Impact of cognitive performance on the reproducibility of fMRI activation in schizophrenia.

BACKGROUND: Longitudinal functional magnetic resonance imaging (fMRI) studies in patients with schizophrenia allow exploration of the course of the illness and brain activity after therapy. A crucial question, however, is whether fMRI findings are reliable, because they can be affected by performance deficits in patients with schizophrenia. Our aim was to evaluate the reproducibility of fMRI activations in highly integrated language areas in patients with schizophrenia, taking into account task performance. METHODS: Ten patients with schizophrenia and 10 matched healthy controls were scanned twice, 21 months apart, while performing a story comprehension task. The reproducibility of the activations in each participant was evaluated globally by the percentage of spatial overlap between the 2 sessions and locally by a voxel-wise computation of the between-session relative standard deviation. We performed between-group comparisons both with and without the inclusion of comprehension scores (measuring task performance) as a covariate. RESULTS: On average, patients with schizophrenia had significantly lower comprehension scores than controls (4.5/12 v. 7.8/12, p = 0.002). The mean spatial overlap between fMRI sessions was 30.6% in the patient group and 47.0% in the control group (p = 0.017). Locally, the lower reproducibility in patients was most prominent in the left posterior middle temporal gyrus, inferior frontal gyrus and medial prefrontal cortex (p < 0.001 uncorrected for multiple comparisons). Comprehension scores were positively correlated with both reproducibility measures in patients (overlap: r = 0.82, p = 0.004; relative standard deviation: several significant clusters at p < 0.001). When we included the comprehension scores as a covariate, most of the local between-group differences in reproducibility were removed, and the difference in overlap was not significant.
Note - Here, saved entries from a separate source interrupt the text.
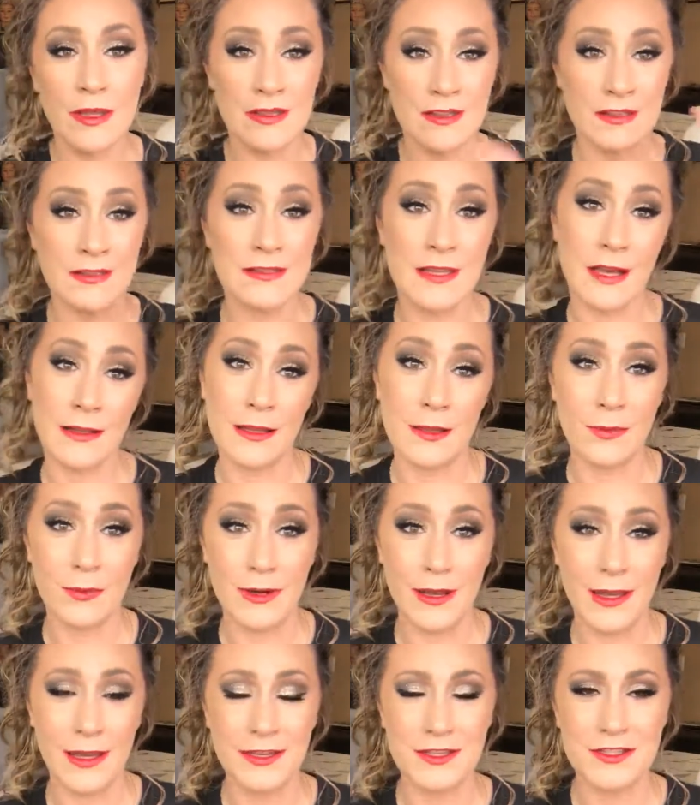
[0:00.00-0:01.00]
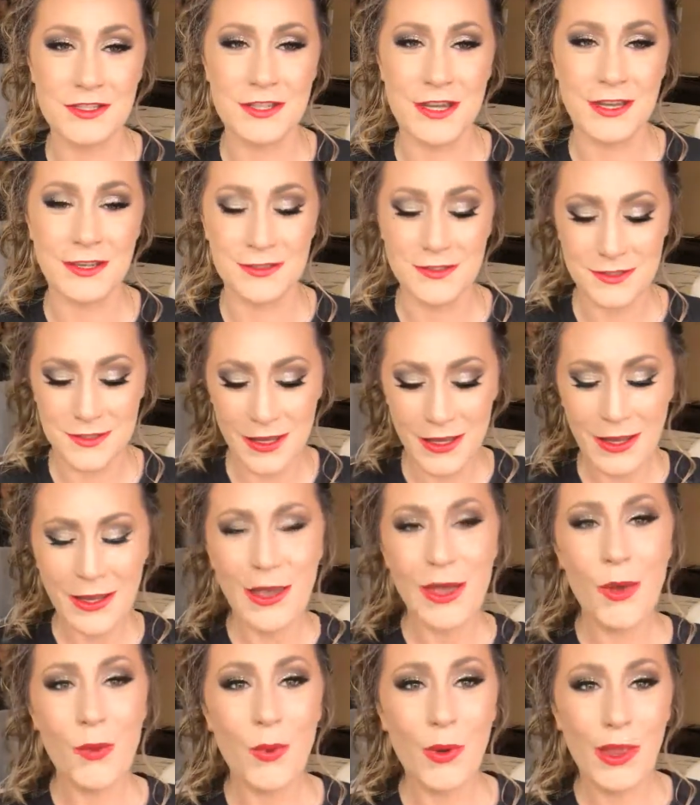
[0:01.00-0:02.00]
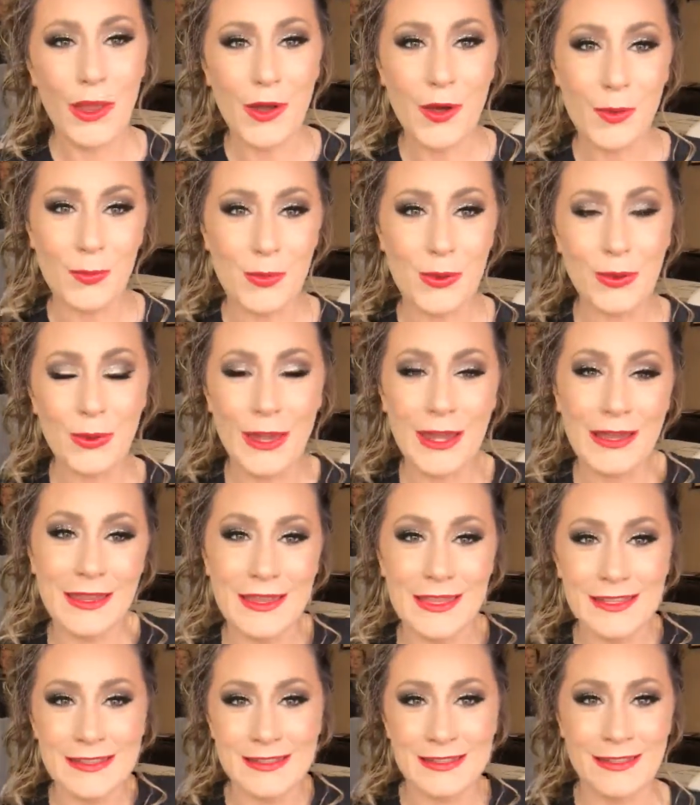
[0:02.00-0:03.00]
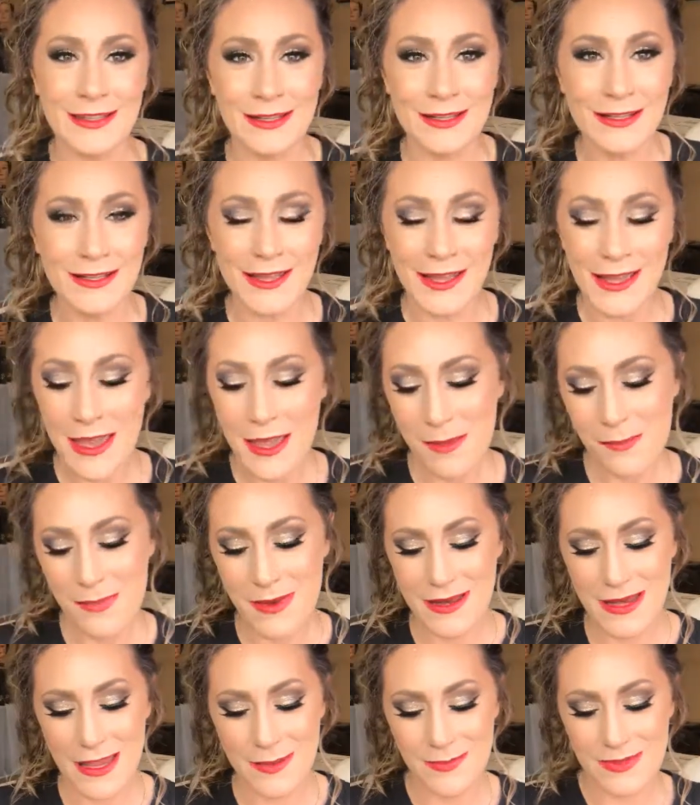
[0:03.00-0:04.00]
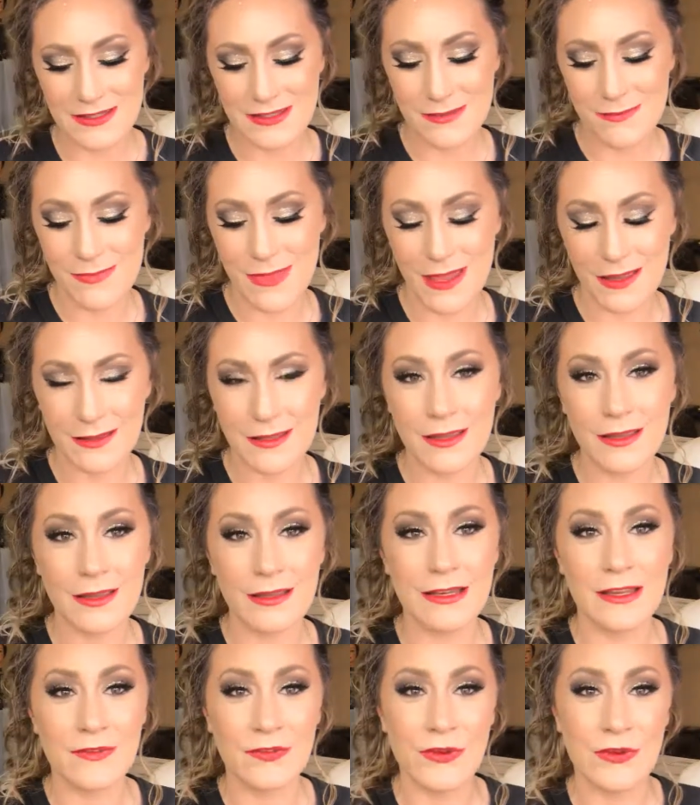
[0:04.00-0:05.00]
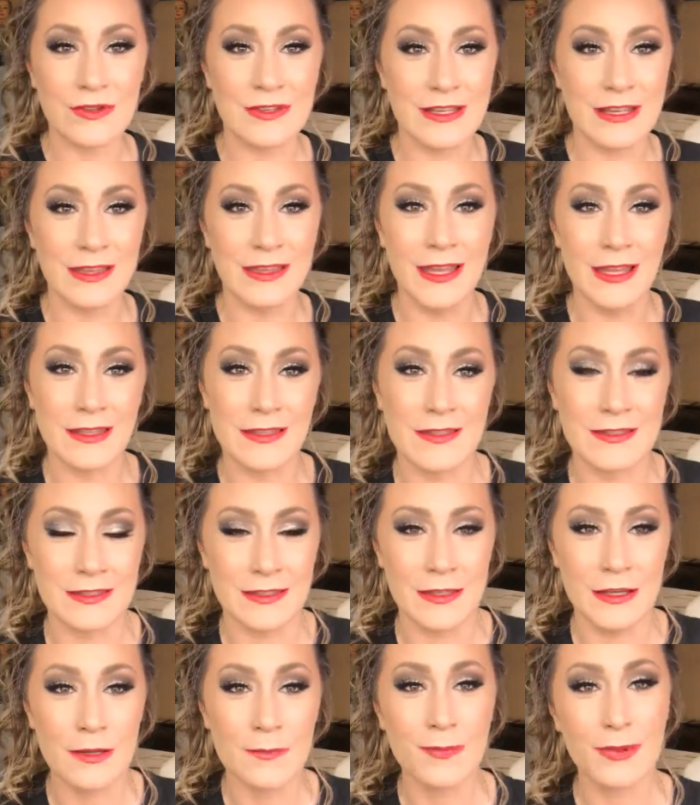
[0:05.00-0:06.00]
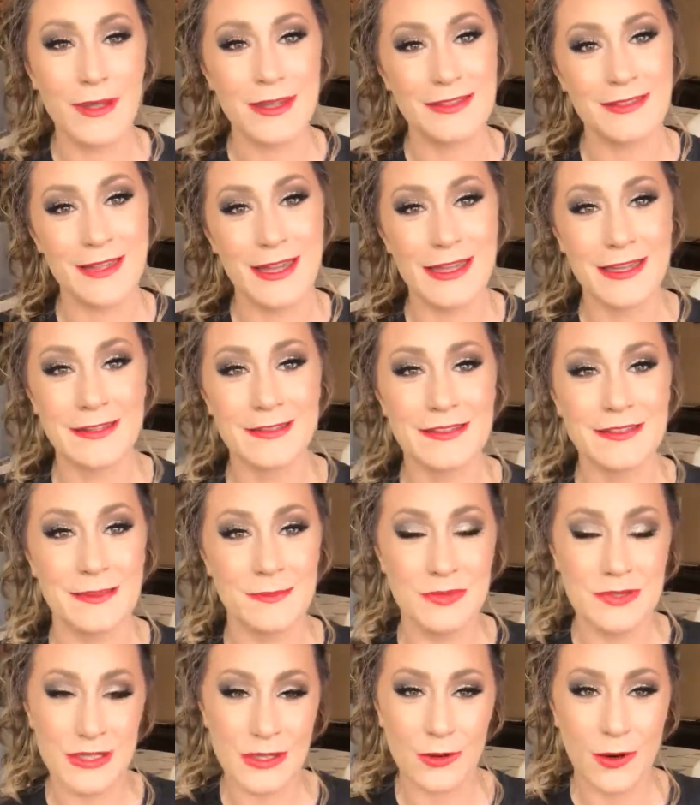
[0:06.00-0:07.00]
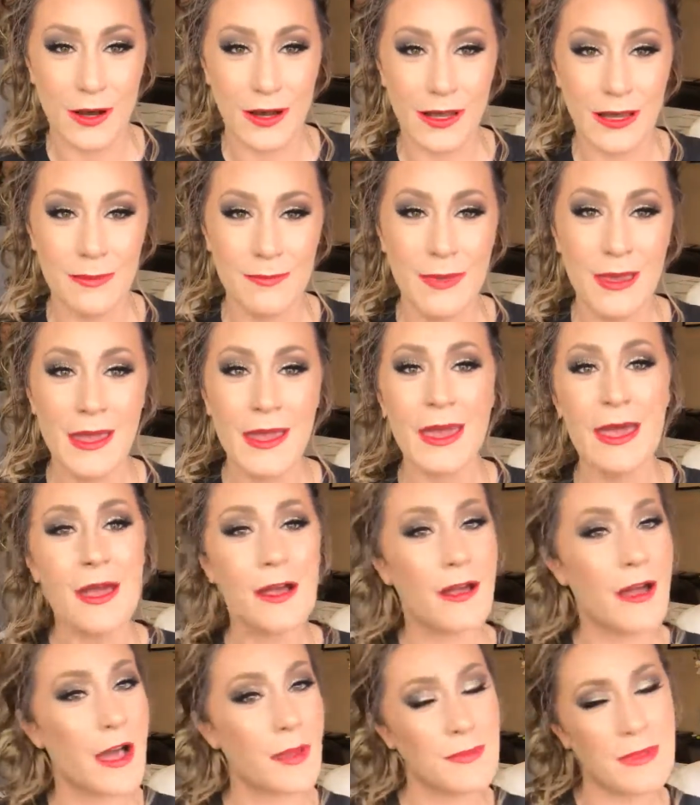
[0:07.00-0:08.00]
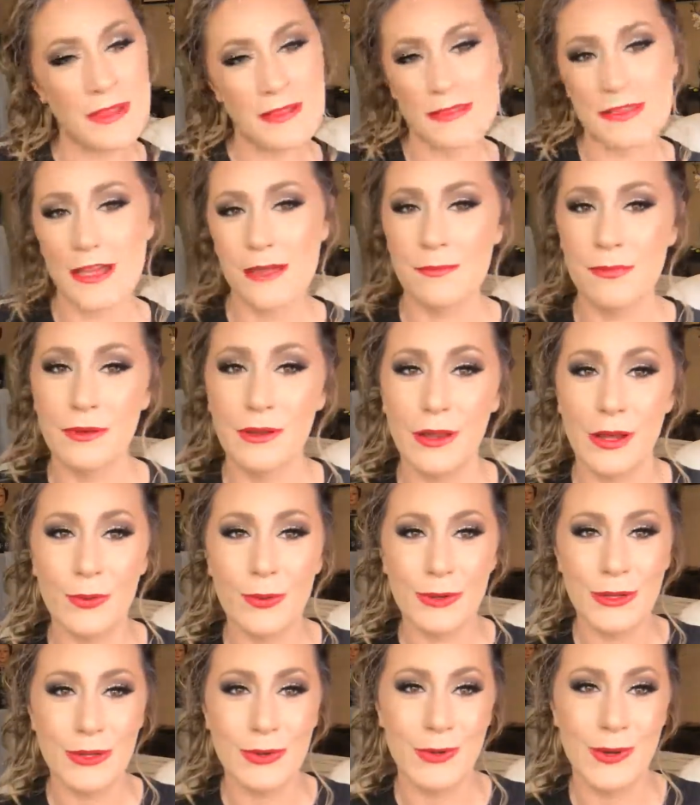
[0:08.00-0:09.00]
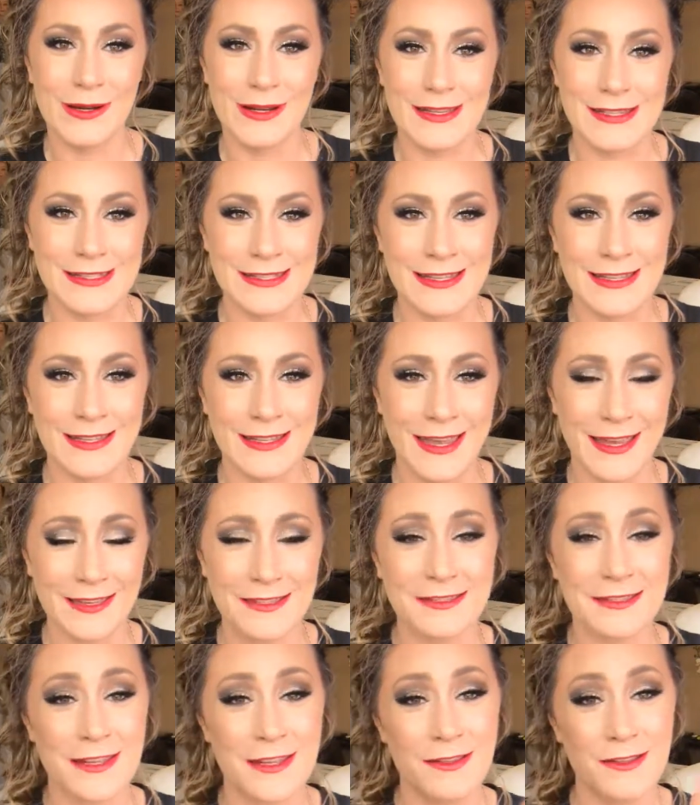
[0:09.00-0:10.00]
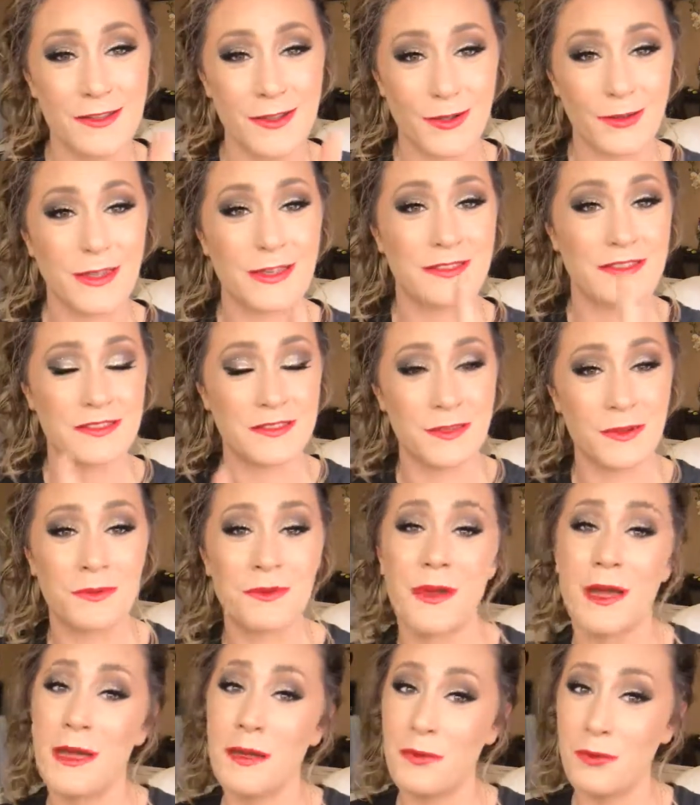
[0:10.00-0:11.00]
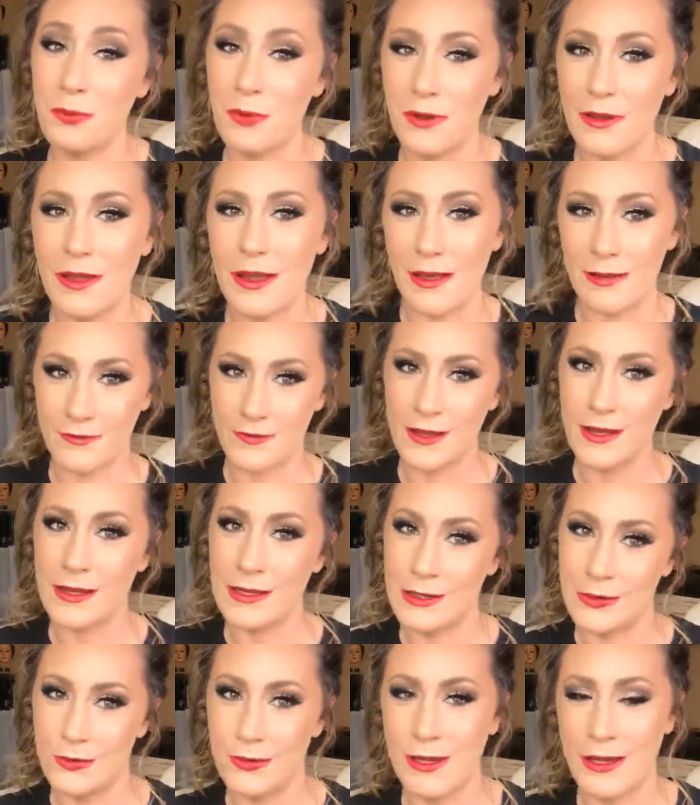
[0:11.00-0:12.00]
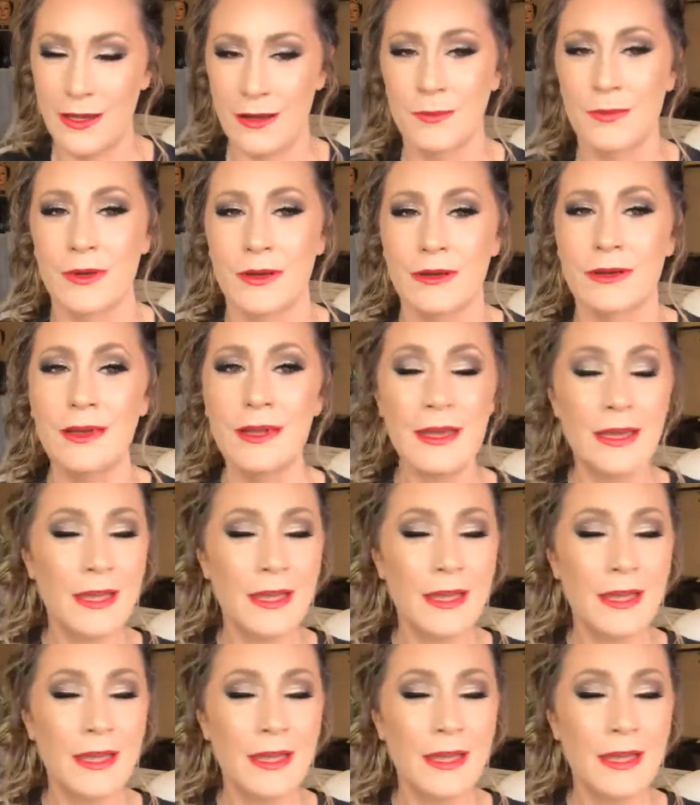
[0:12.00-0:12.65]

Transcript: That's exactly what I exchanged. Well, I hope you liked this look. My name is Amanda, and if you did like this look, please like and subscribe. Comment down below what you want to see next, and know that soon I will have a new camera.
LIMITATIONS: Owing to the small sample size, we could not investigate the impact of clinical subtypes and different types of medications on reproducibility. CONCLUSION: Our findings suggest that the greater variability in activation in patients with schizophrenia compared with controls concerns high-level areas and is mainly attributable to deficient task performance. Consequently, cognitive performance must be carefully controlled when longitudinal fMRI studies are undertaken.